Saturday, January 16, 2010

Terrorism in the Civil War (New York City 1864)

The threat of terrorism is nothing new in American history. In 1864 the 814,000 people of New York City faced a terrorist threat by Confederate agents angered over the Union army’s ravaging of Virginia’s Shenandoah Valley. The plot was formulated by Robert Martin, a Confederate officer who had once served under the famous Confederate raider John Hunt Morgan. Martin, with six others, planned to set fire to large hotels on Election Day, November 8, 1864, while Southern sympathizers would simultaneously begin an uprising similar to the Draft Riots of 1863 among the large teeming immigrant population living in poverty around the slum of Five Points. The Draft Riots of July 1863 shut the city down for three days as rioters burned, looted and killed. Union troops marched straight from the battlefield of Gettysburg to put down the riot. Some 118 people died.

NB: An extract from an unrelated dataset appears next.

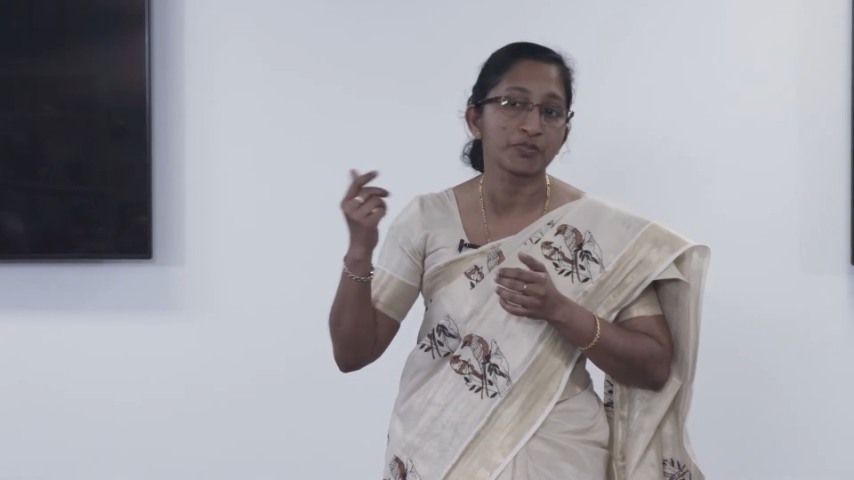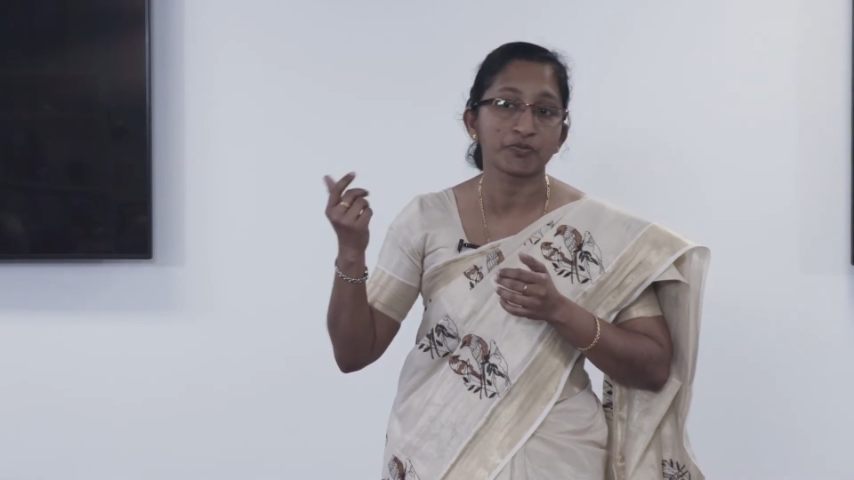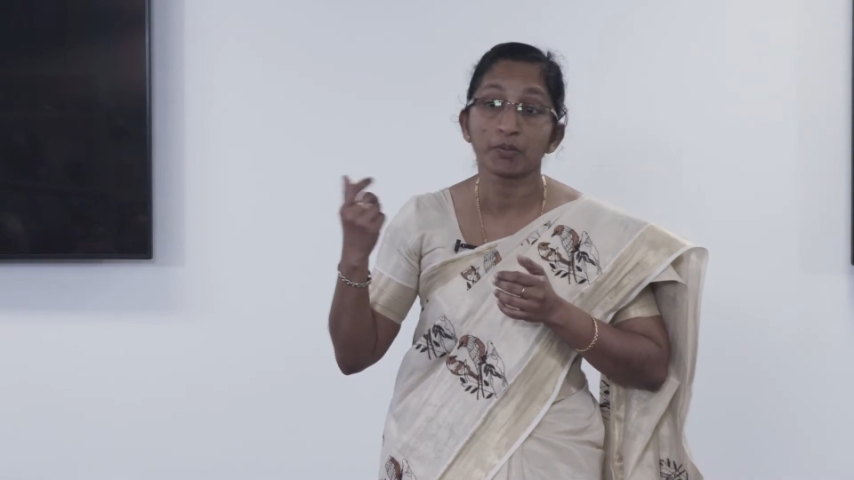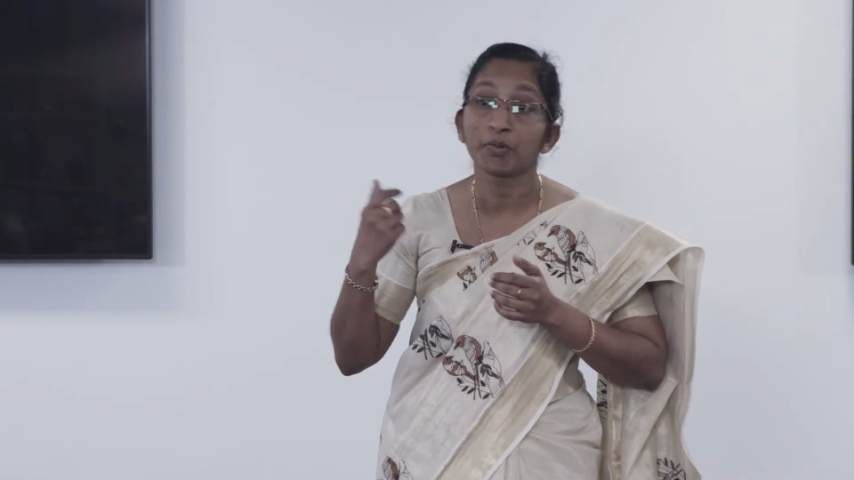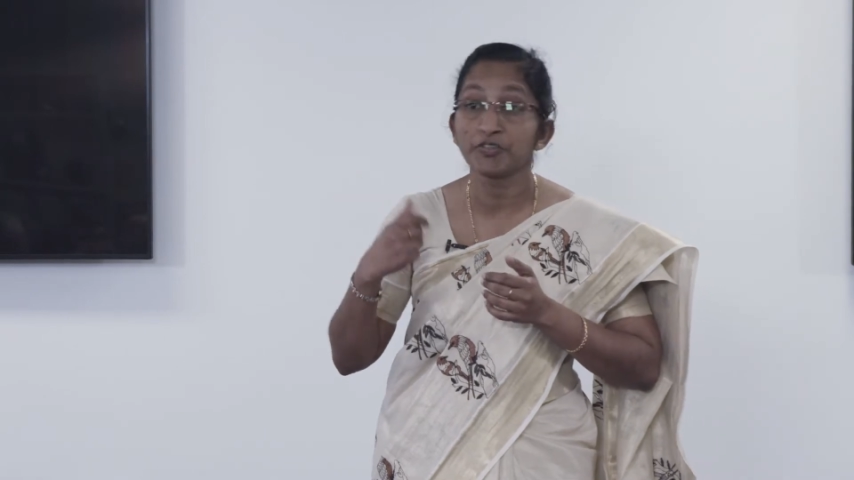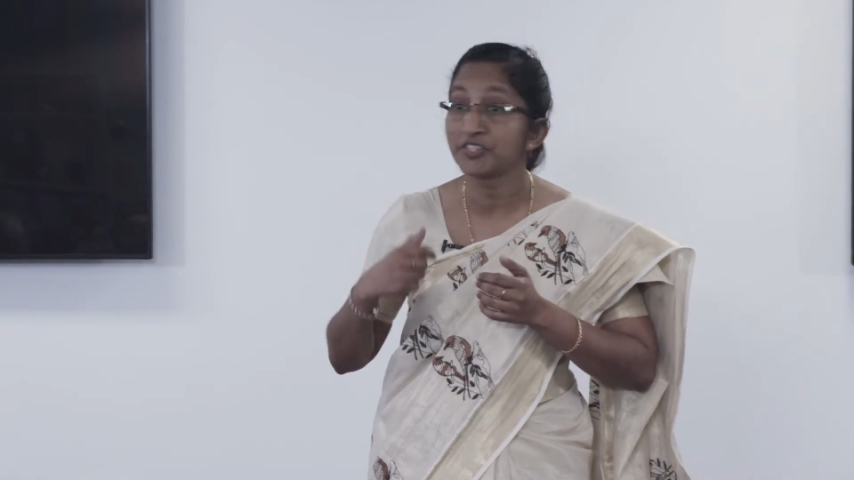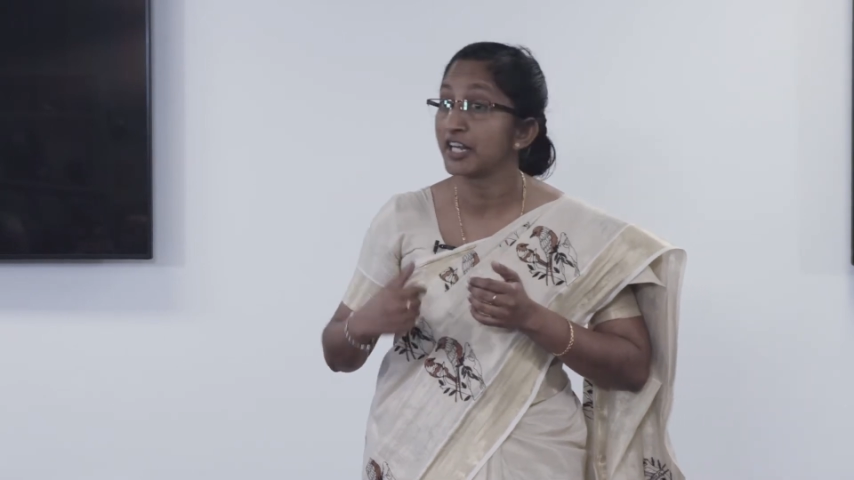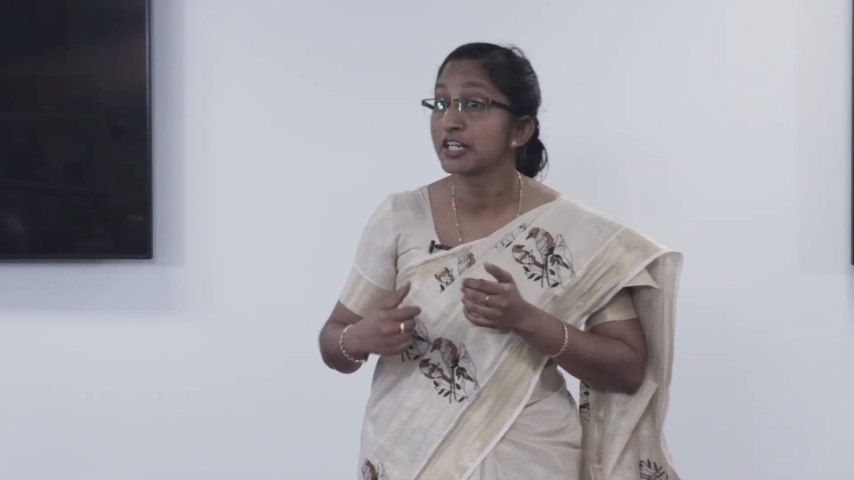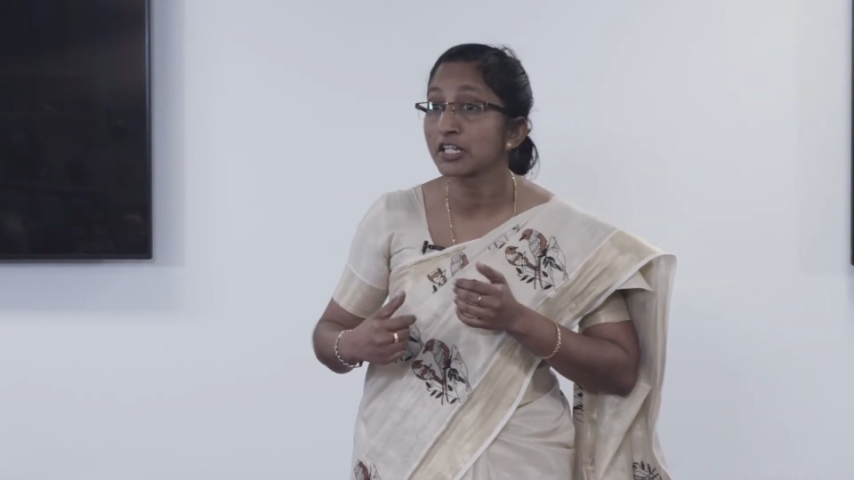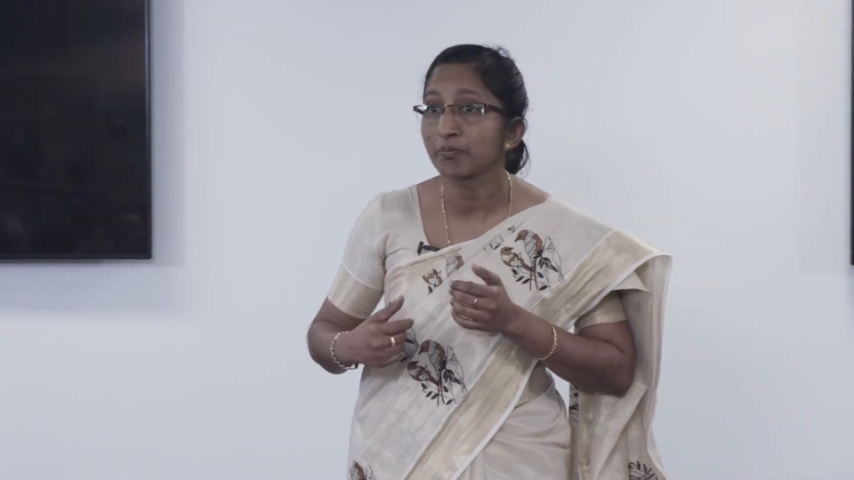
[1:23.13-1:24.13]
from our
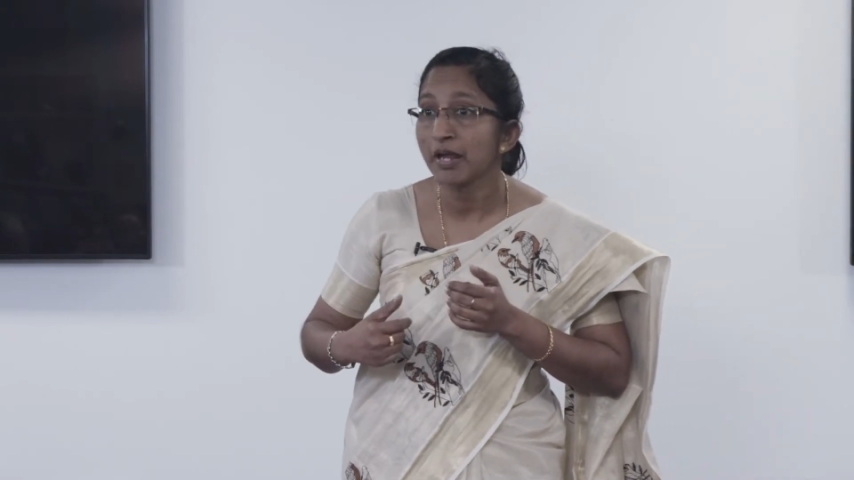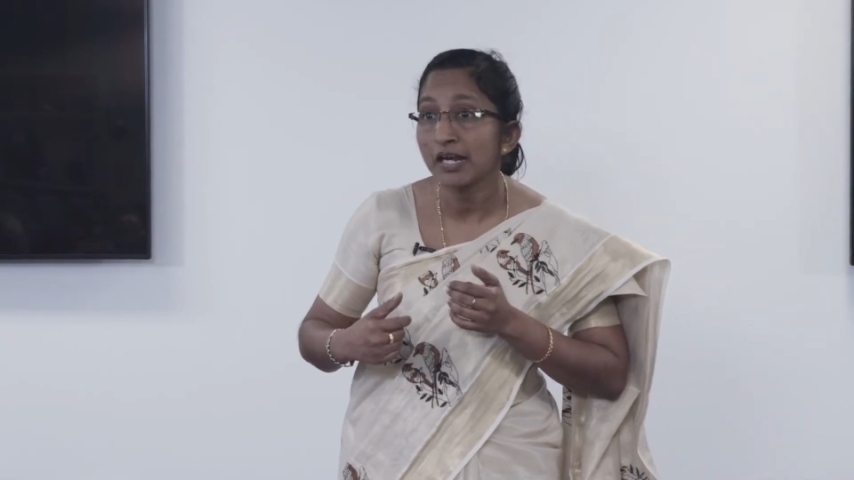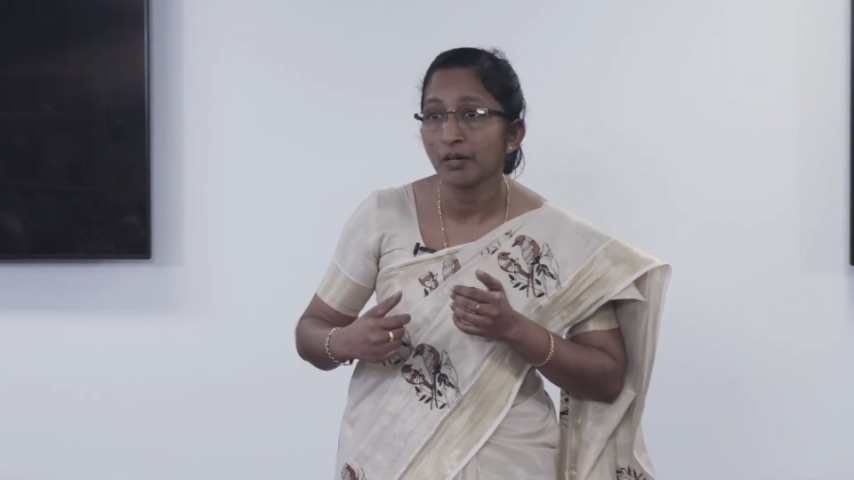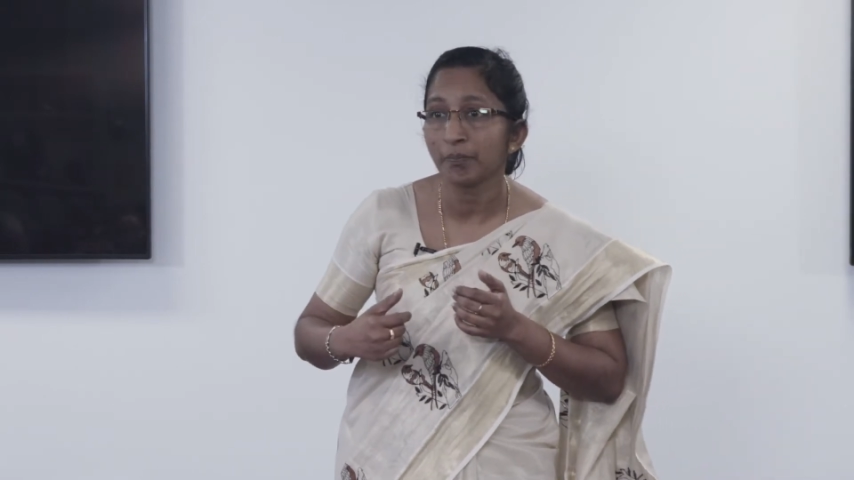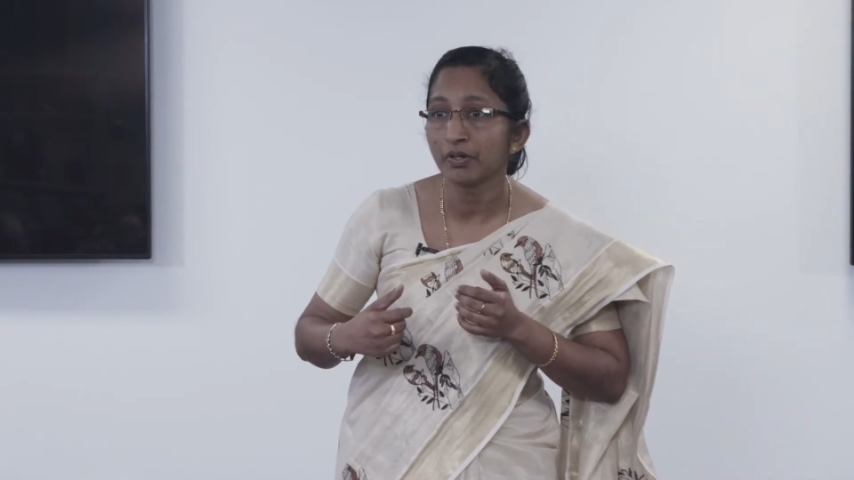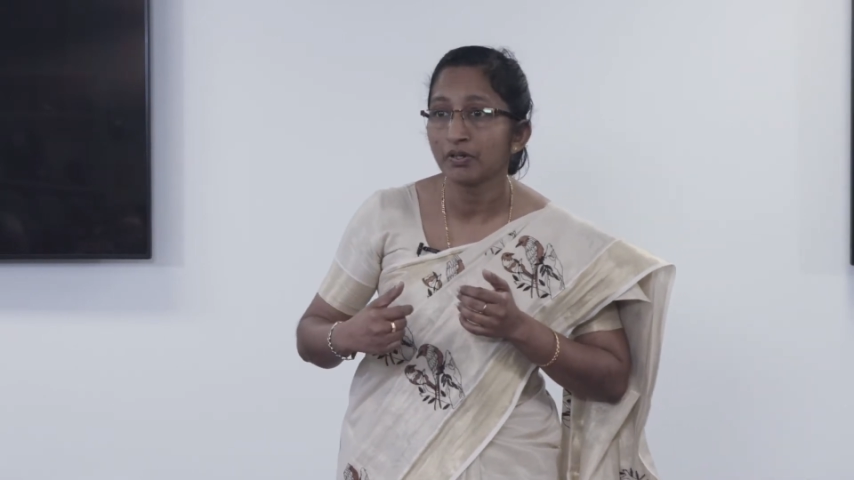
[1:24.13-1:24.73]
genetic makeup,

Missing their target date by two weeks, the terrorists struck on November 25, 1864, planning to set New York ablaze with an incendiary mixture of sulfur, naphtha, and quicklime that bursts into flame when exposed to air. Over a dozen buildings were set on fire in a four hour period. The incendiary mixture did not perform as predicted and all of the fires were quickly extinguished.

New Yorkers were outraged by the attack. Frank Leslie’s Illustrated Newspaper called it “The most diabolical attempt at arson and murder of which there is any record in the history of our country.” The New York Times called the plot “one of the most fiendish and inhuman acts known to modern times.”

None of the Southern agents were ever apprehended.